I’ve mirrored the configuration shown on the Wiki, which is also very similar to this Blog post. Both clearly show the PE routers responding in a traceroute, however I only see the final destination respond-

[admin@RouterA] > / tool traceroute  10.7.7.5
 # ADDRESS                          LOSS SENT    LAST     AVG    BEST   WORST
 1                                  100%    3 timeout
 2                                  100%    2 timeout
 3 10.7.7.5                           0%    2  12.6ms    15.4    12.6    18.2

I believe this is because the ICMP TTL exceeded responses are using the main routing table, so they have no route to the source of the traceroute., however this worked in the examples linked above.
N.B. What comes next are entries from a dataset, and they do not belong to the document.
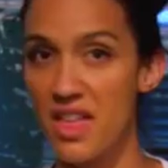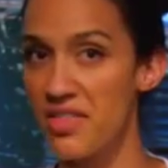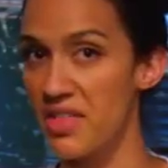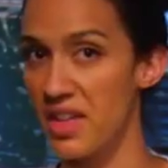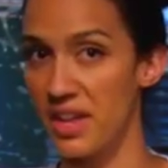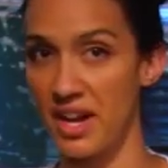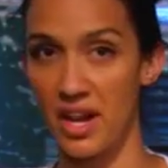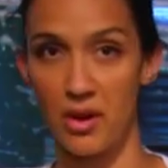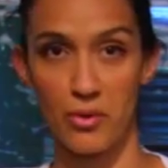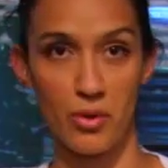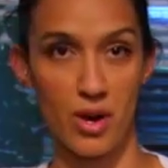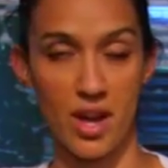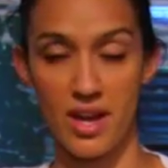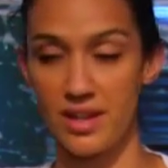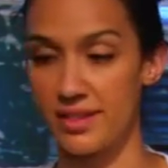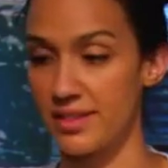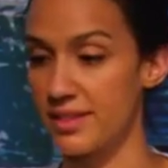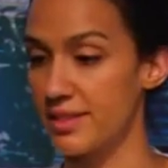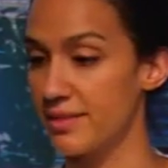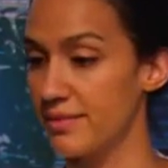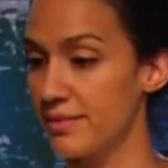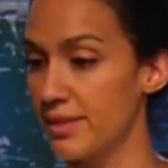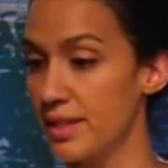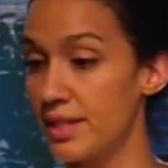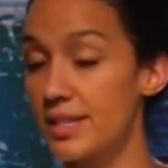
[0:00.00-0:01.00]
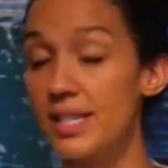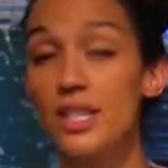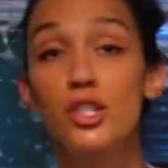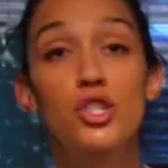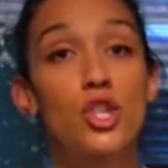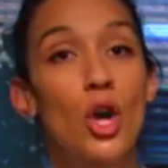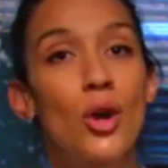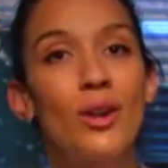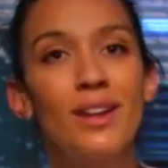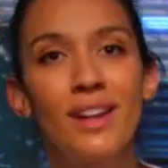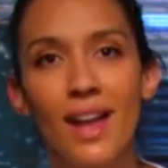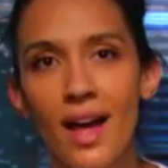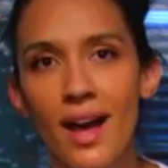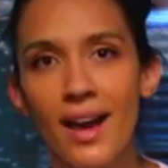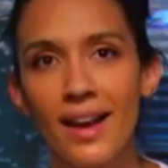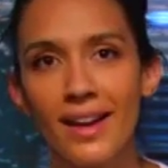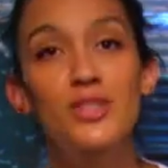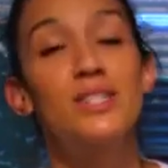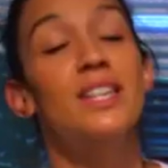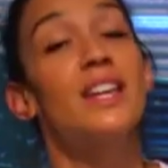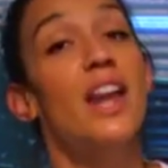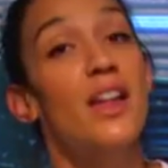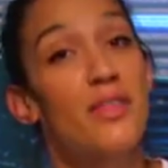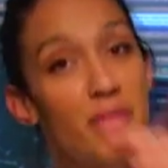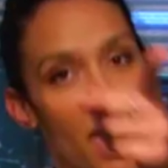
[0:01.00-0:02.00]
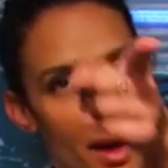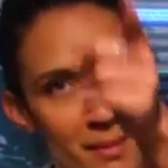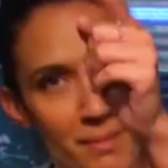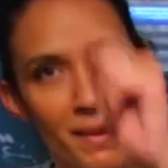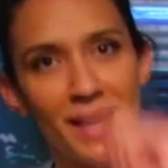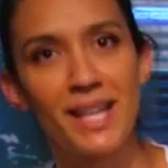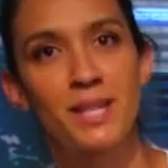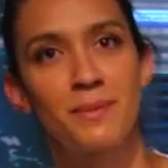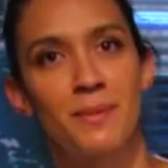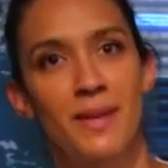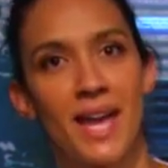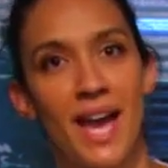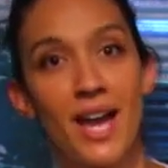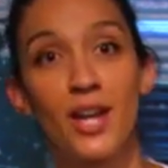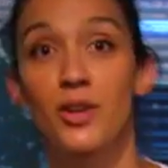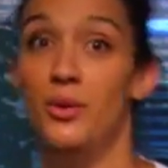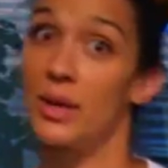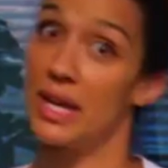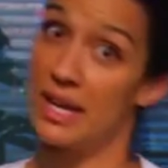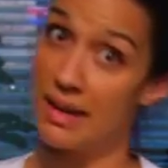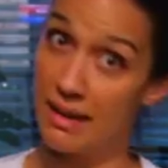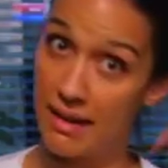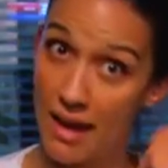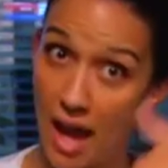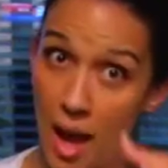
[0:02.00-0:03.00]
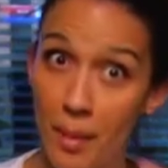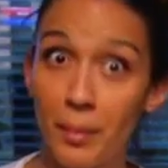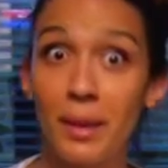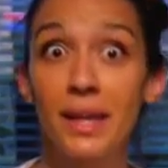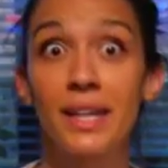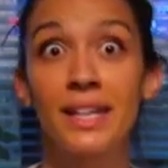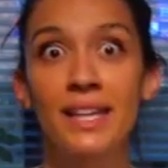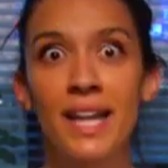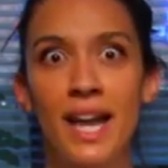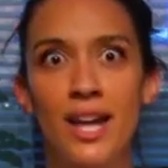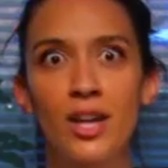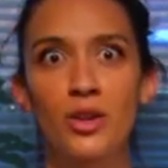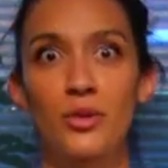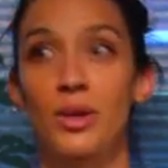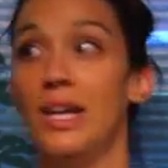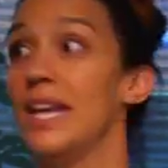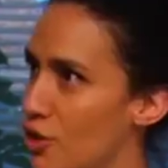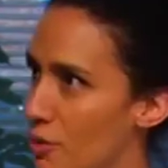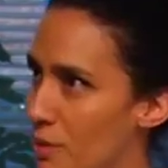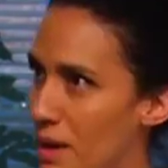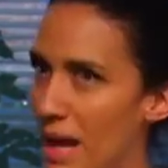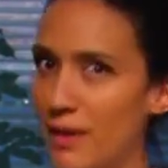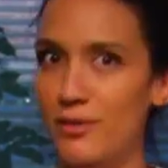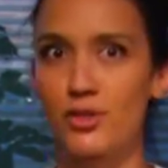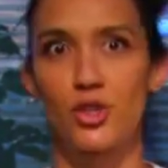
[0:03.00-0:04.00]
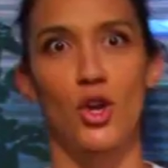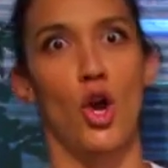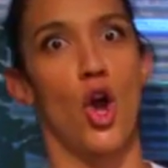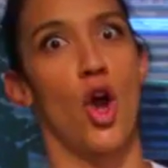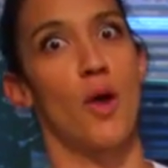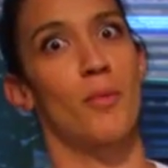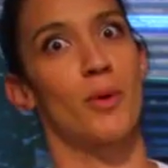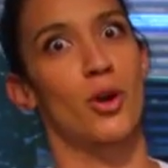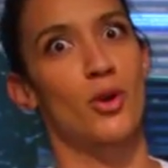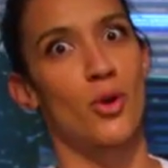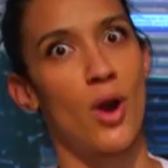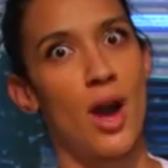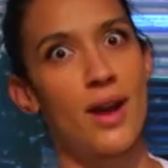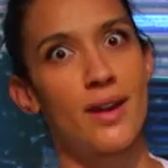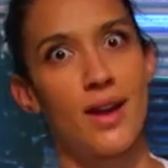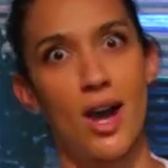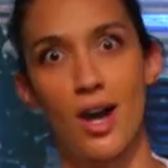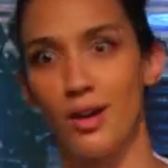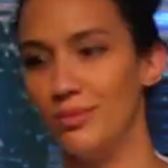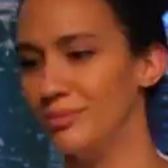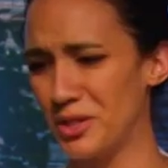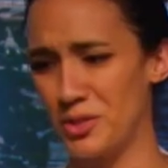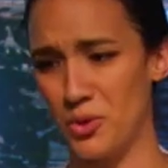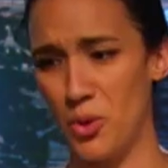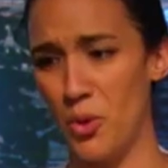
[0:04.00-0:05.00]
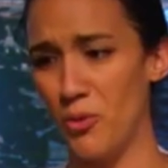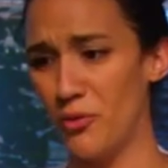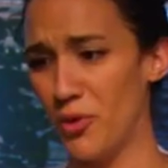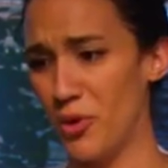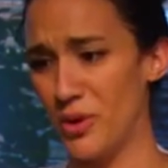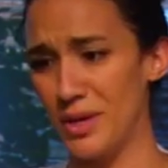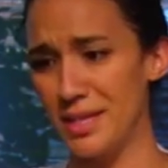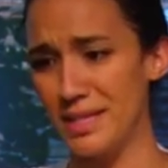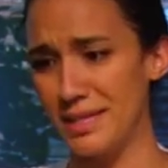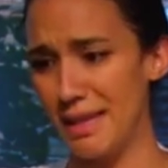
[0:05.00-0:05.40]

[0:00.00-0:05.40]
That ain't right. See, don't lie. You see, now that makes me angry. Now I'm getting angry. So I'm gonna have to go home and cry now. It's all very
Can anyone tell me what I’m doing wrong?

Topology

Router A

/ip address
add address=10.1.1.1/24 interface=ether1 network=10.1.1.0
/routing ospf network
add area=backbone network=10.1.1.0/24
/system identity

Router B

/interface bridge add name=lobridge
/routing ospf instance
set [ find default=yes ] redistribute-bgp=as-type-1 routing-table=vrf1
/ip address
add address=10.1.1.2/24 interface=ether2 network=10.1.1.0
add address=10.2.2.2/24 interface=ether3 network=10.2.2.0
add address=10.9.9.2 interface=lobridge network=10.9.9.2
/ip firewall mangle
add chain=input in-interface=ether2
/ip route
add distance=1 dst-address=10.9.9.3/32 gateway=10.2.2.3
add distance=1 dst-address=10.9.9.4/32 gateway=10.2.2.3
/ip route vrf
add export-route-targets=10.1.1.1:111 import-route-targets=10.1.1.1:111 \
    interfaces=ether2 route-distinguisher=10.1.1.1:111 routing-mark=vrf1
/mpls
set propagate-ttl=no
/mpls ldp
set enabled=yes transport-address=10.9.9.2
/mpls ldp interface
add interface=ether3
/routing bgp instance vrf
add redistribute-connected=yes redistribute-ospf=yes routing-mark=vrf1
/routing bgp peer
add address-families=vpnv4 name=peer1 remote-address=10.9.9.3 remote-as=65530 \
    update-source=lobridge
/routing ospf network
add area=backbone network=10.1.1.0/24
/system identity
set name=RouterB

Router C

/interface bridge add name=lobridge
/ip address
add address=10.2.2.3/24 interface=ether3 network=10.2.2.0
add address=10.3.3.3/24 interface=ether2 network=10.3.3.0
add address=10.9.9.3 interface=lobridge network=10.9.9.3
/ip route
add distance=1 dst-address=10.9.9.2/32 gateway=10.2.2.2
add distance=1 dst-address=10.9.9.4/32 gateway=10.3.3.4
/mpls
set propagate-ttl=no
/mpls ldp
set enabled=yes transport-address=10.9.9.3
/mpls ldp interface
add interface=ether2
add interface=ether3
/routing bgp instance vrf
add redistribute-connected=yes redistribute-ospf=yes routing-mark=vrf1
/routing bgp peer
add address-families=vpnv4 name=peer1 remote-address=10.9.9.2 remote-as=65530 \
    route-reflect=yes update-source=lobridge
add address-families=vpnv4 name=peer2 remote-address=10.9.9.4 remote-as=65530 \
    route-reflect=yes update-source=lobridge
/system identity

Router D

/interface bridge
add name=lobridge
/routing ospf instance
set [ find default=yes ] redistribute-bgp=as-type-1 routing-table=vrf1
/ip address
add address=10.3.3.4/24 interface=ether2 network=10.3.3.0
add address=10.4.4.4/24 interface=ether3 network=10.4.4.0
add address=10.9.9.4 interface=lobridge network=10.9.9.4
/ip route
add distance=1 dst-address=10.9.9.2/32 gateway=10.3.3.3
add distance=1 dst-address=10.9.9.3/32 gateway=10.3.3.3
/ip route vrf
add export-route-targets=10.1.1.1:111 import-route-targets=10.1.1.1:111 \
    interfaces=ether3 route-distinguisher=10.1.1.1:111 routing-mark=vrf1
/mpls
set propagate-ttl=no
/mpls ldp
set enabled=yes transport-address=10.9.9.4
/mpls ldp interface
add interface=ether2
/routing bgp instance vrf
add redistribute-connected=yes redistribute-ospf=yes routing-mark=vrf1
/routing bgp peer
add address-families=vpnv4 name=peer1 remote-address=10.9.9.3 remote-as=65530 \
    update-source=lobridge
/routing ospf network
add area=backbone network=10.4.4.0/24
/system identity
set name=RouterD

Router E

/ip address
add address=10.4.4.5/24 interface=ether1 network=10.4.4.0
add address=10.7.7.5/24 interface=ether2 network=10.7.7.0
/routing ospf network
add area=backbone network=10.4.4.0/24
add area=backbone network=10.7.7.0/24
/system identity
set name=RouterE

The response I eventually got from a Mikrotik trainer was that this might have been introduced in newer firmware versions. In all examples I’ve found they have been running very old firmware, but I haven’t confirmed this myself.